___ PROVIDED MATERIAL

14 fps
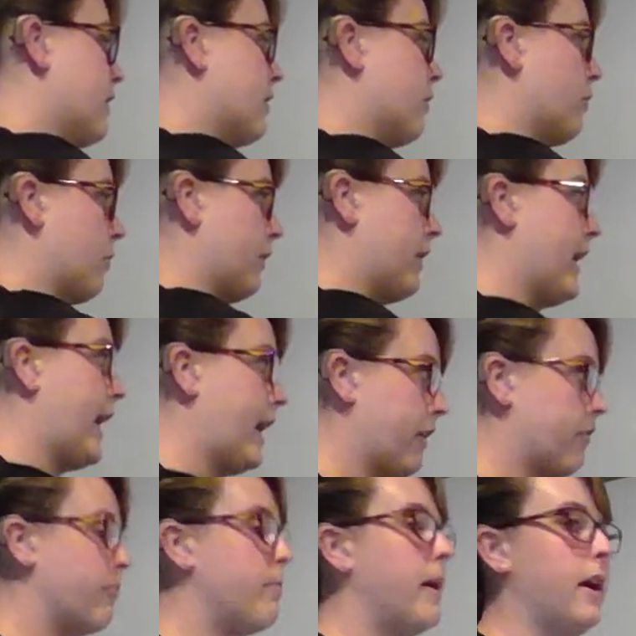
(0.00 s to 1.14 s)
or
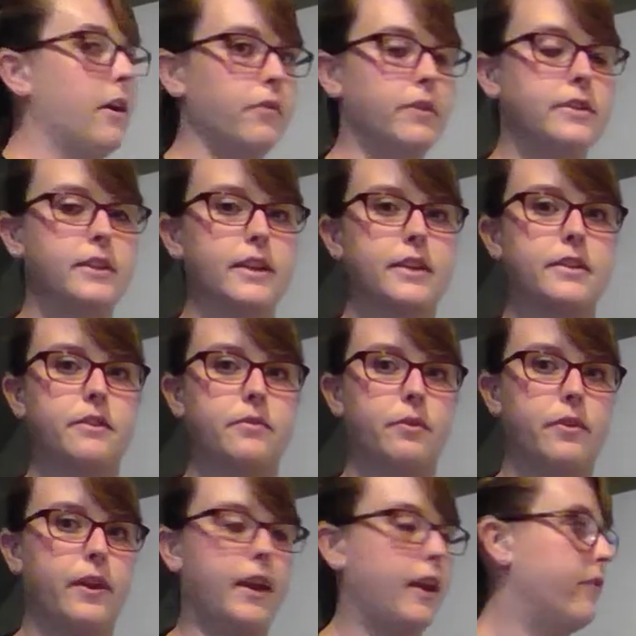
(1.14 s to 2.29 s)
negative pi over 6, if we're
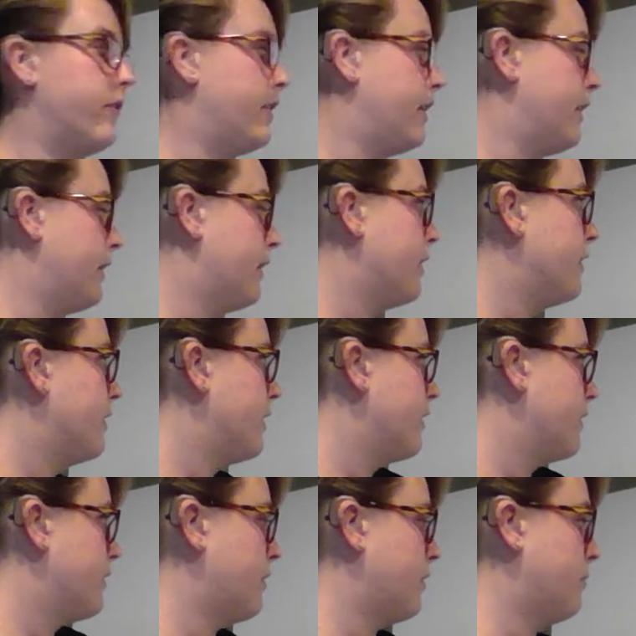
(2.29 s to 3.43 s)
thinking of it in
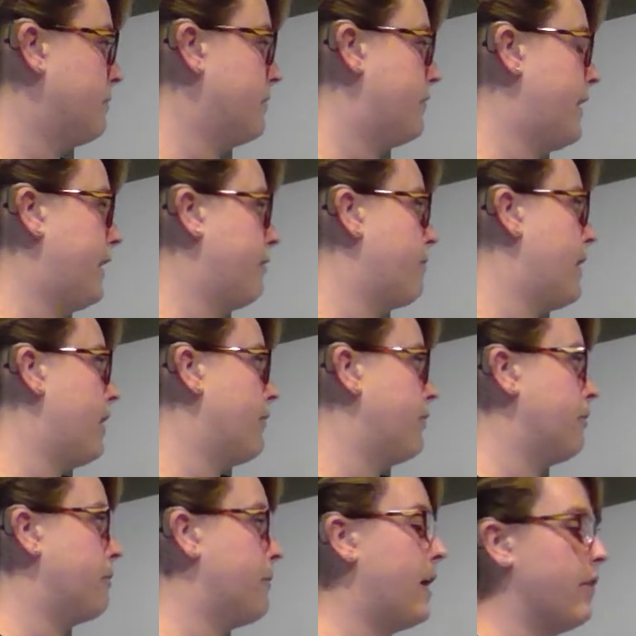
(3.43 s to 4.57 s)
terms of negative pi over 2
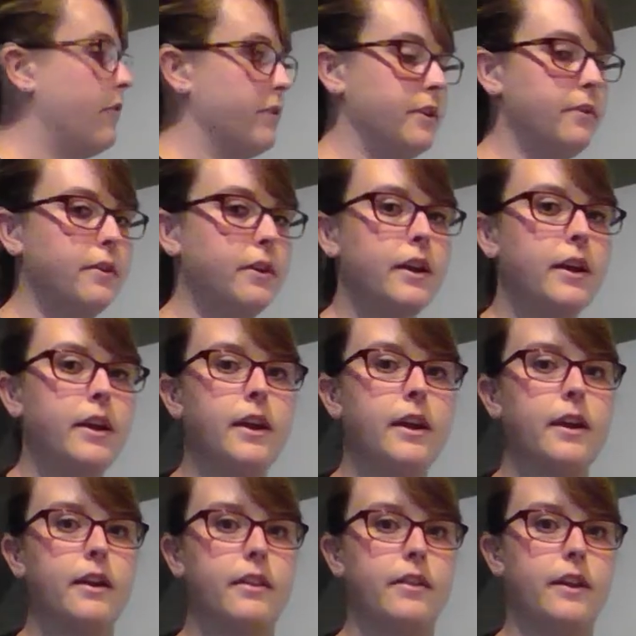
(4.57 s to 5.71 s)
to pi over 2,
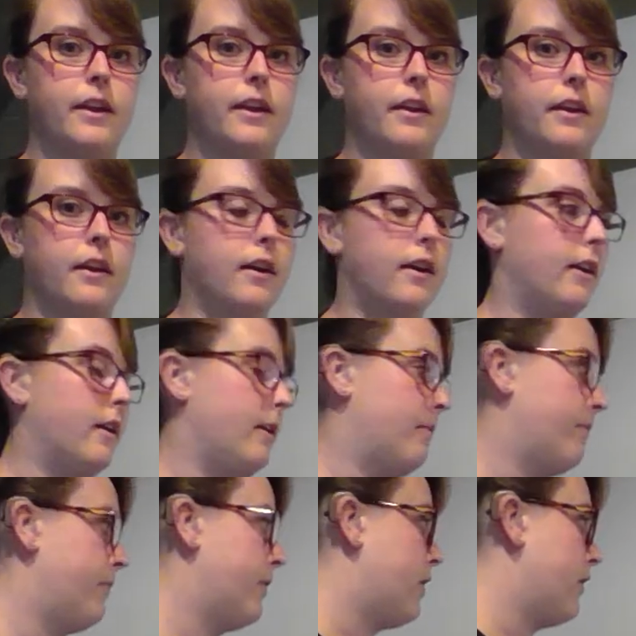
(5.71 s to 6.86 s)
then
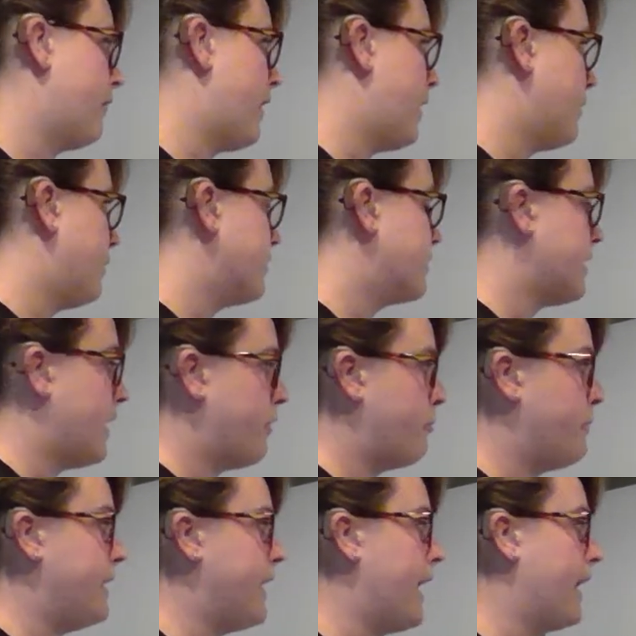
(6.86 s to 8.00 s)
our value of sine would
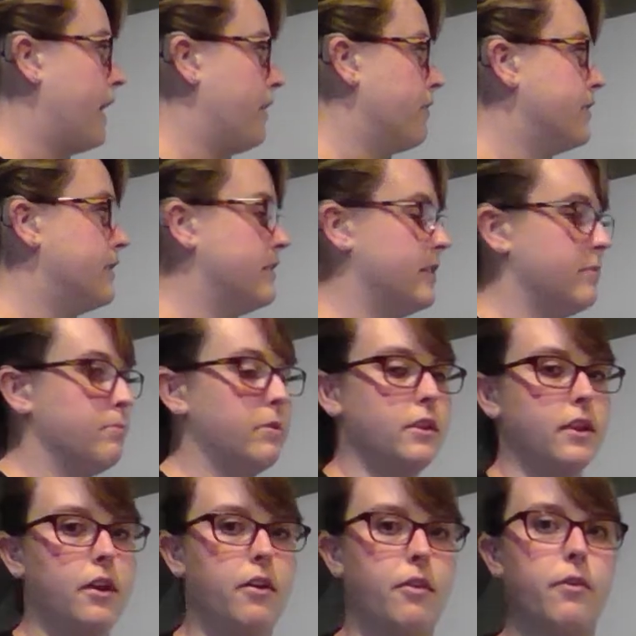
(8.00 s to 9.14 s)
be negative since it's
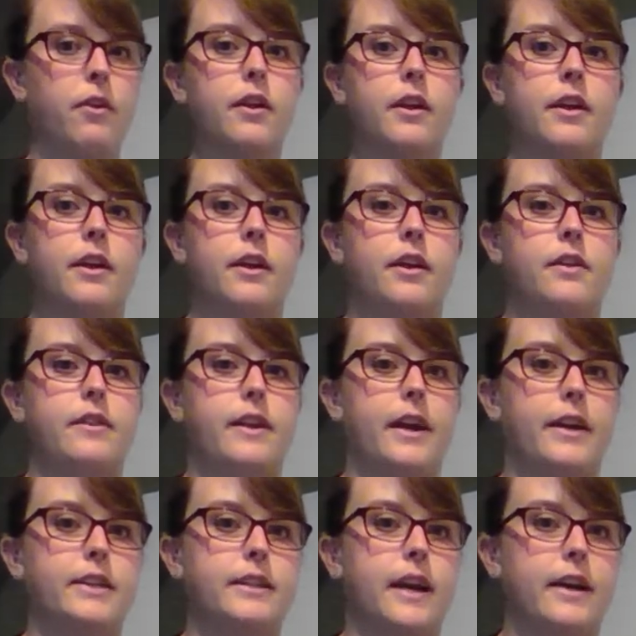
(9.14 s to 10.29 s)
below the
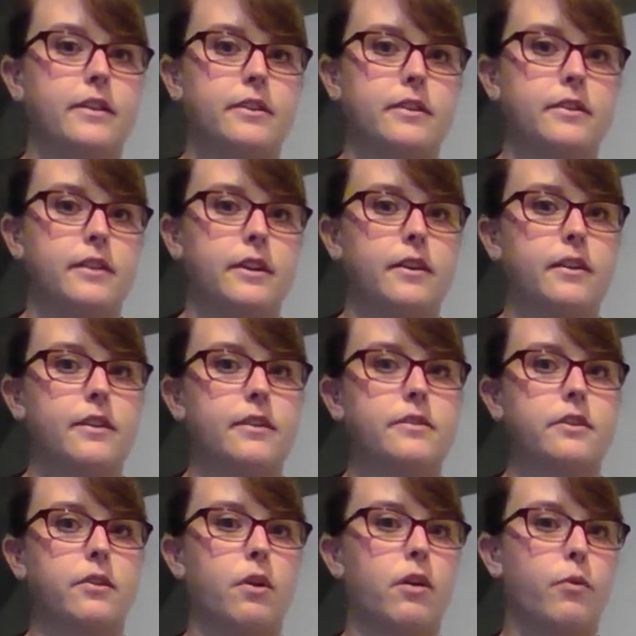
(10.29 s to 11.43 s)
x-axis here.
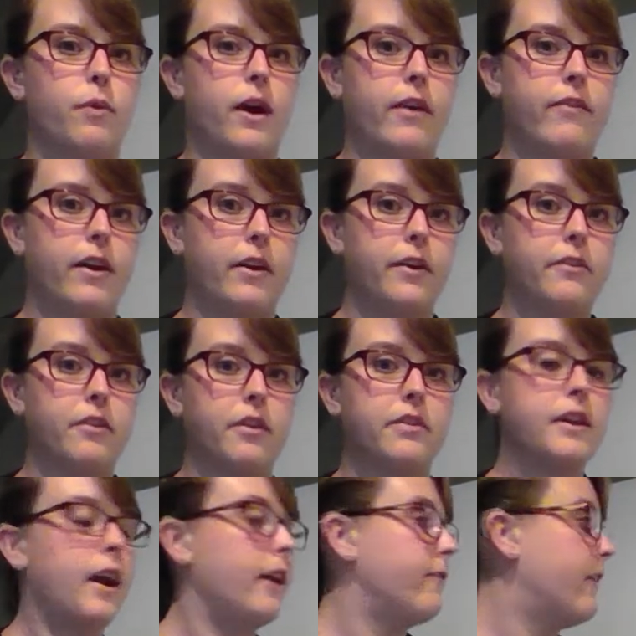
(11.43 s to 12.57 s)
So all y values, all
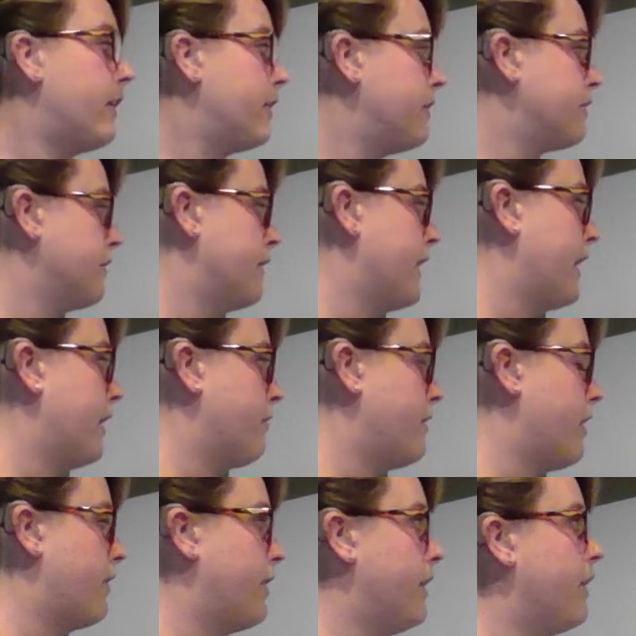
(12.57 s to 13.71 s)
sine values are negative
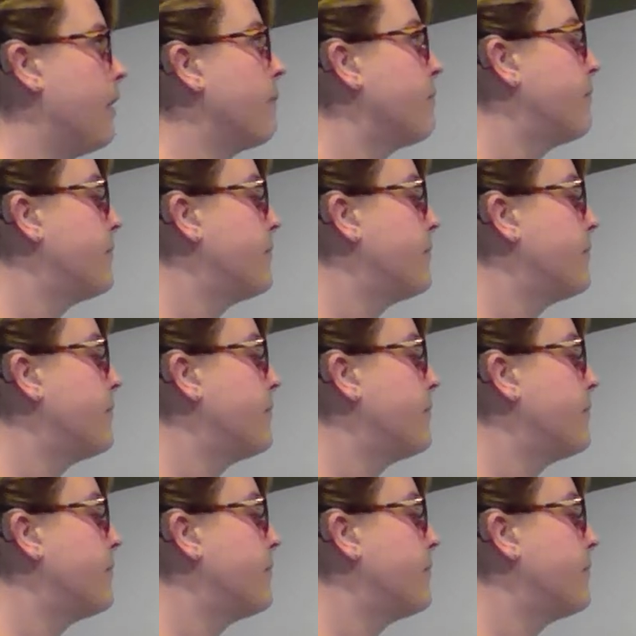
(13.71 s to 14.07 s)
down here.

______

Pictures excluded, quote all the data above exactly.

§ SOLUTION FOR THIS EXERCISE
14 fps
(0.00 s to 1.14 s)
or
(1.14 s to 2.29 s)
negative pi over 6, if we're
(2.29 s to 3.43 s)
thinking of it in
(3.43 s to 4.57 s)
terms of negative pi over 2
(4.57 s to 5.71 s)
to pi over 2,
(5.71 s to 6.86 s)
then
(6.86 s to 8.00 s)
our value of sine would
(8.00 s to 9.14 s)
be negative since it's
(9.14 s to 10.29 s)
below the
(10.29 s to 11.43 s)
x-axis here.
(11.43 s to 12.57 s)
So all y values, all
(12.57 s to 13.71 s)
sine values are negative
(13.71 s to 14.07 s)
down here.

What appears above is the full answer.